Requirement:
Each line from the one with "[00:09:18.63 to 00:09:19.68]" through the end of the records below should be transcribed exactly, and each picture should be skipped.

Information:
----------------------------------------

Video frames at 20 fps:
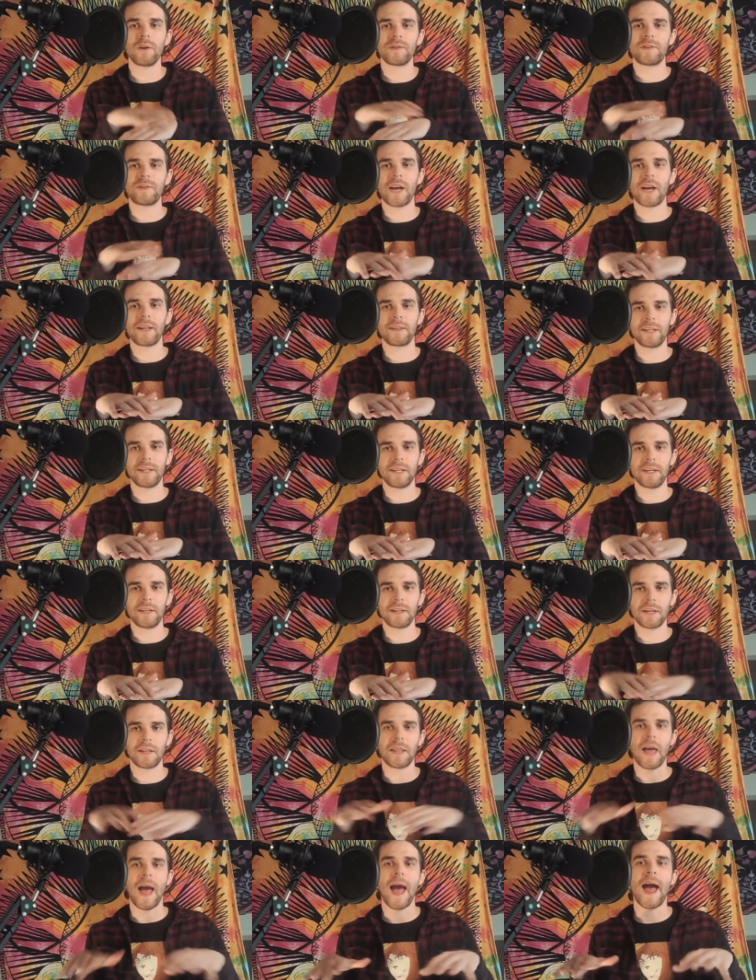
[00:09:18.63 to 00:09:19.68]
deadly than
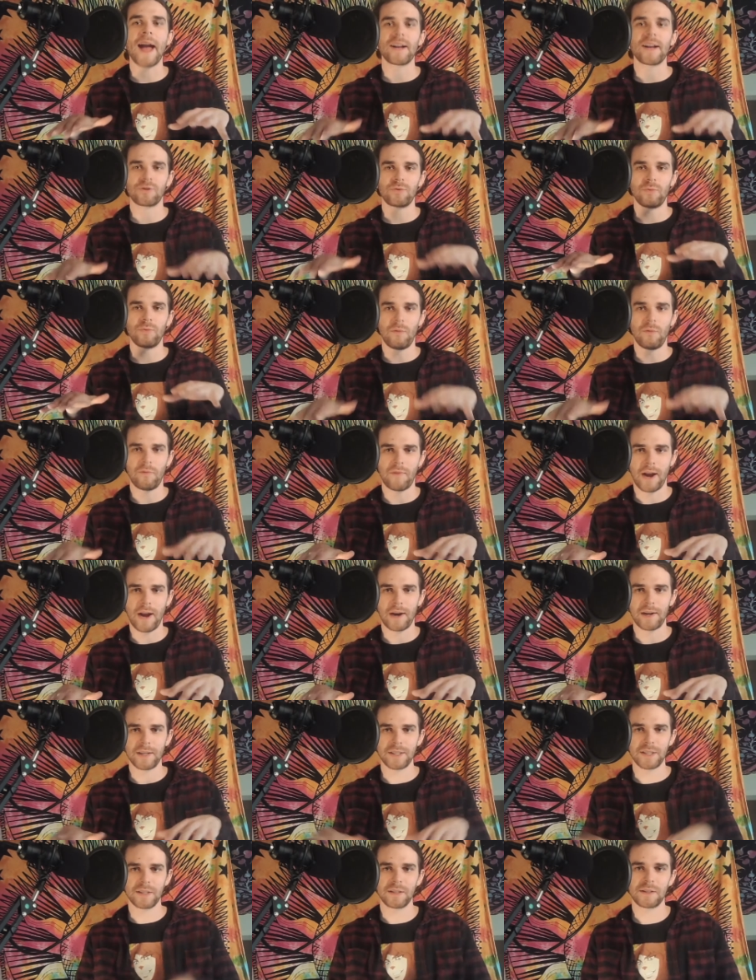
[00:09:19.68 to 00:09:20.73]
the actual
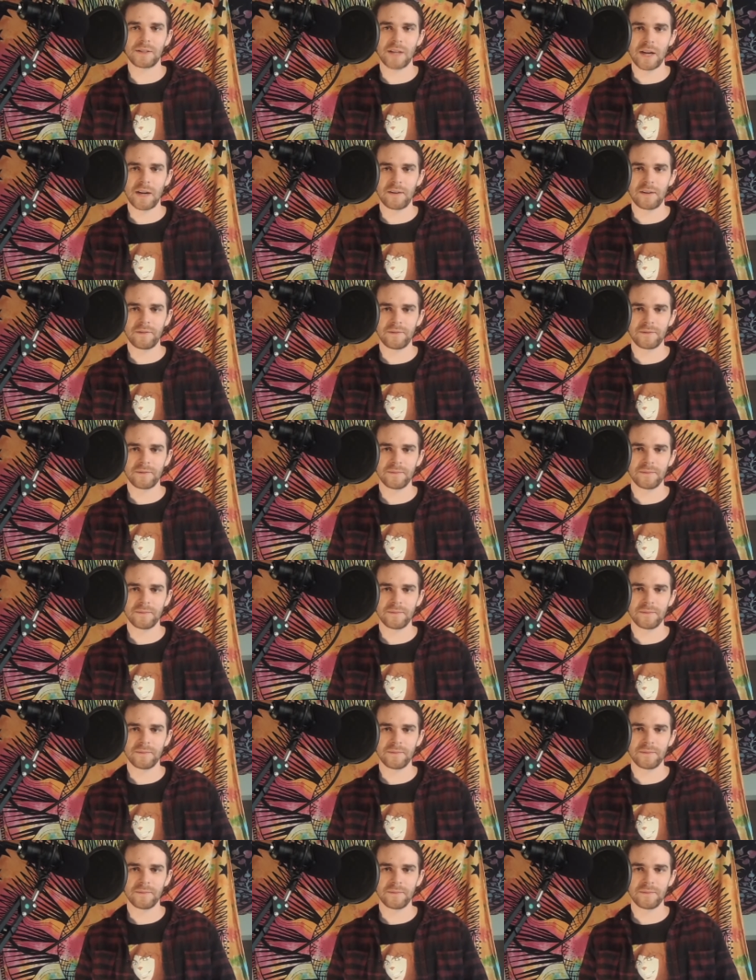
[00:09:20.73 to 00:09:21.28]
virus itself.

----------------------------------------

Output for this exercise:
[00:09:18.63 to 00:09:19.68]
deadly than
[00:09:19.68 to 00:09:20.73]
the actual
[00:09:20.73 to 00:09:21.28]
virus itself.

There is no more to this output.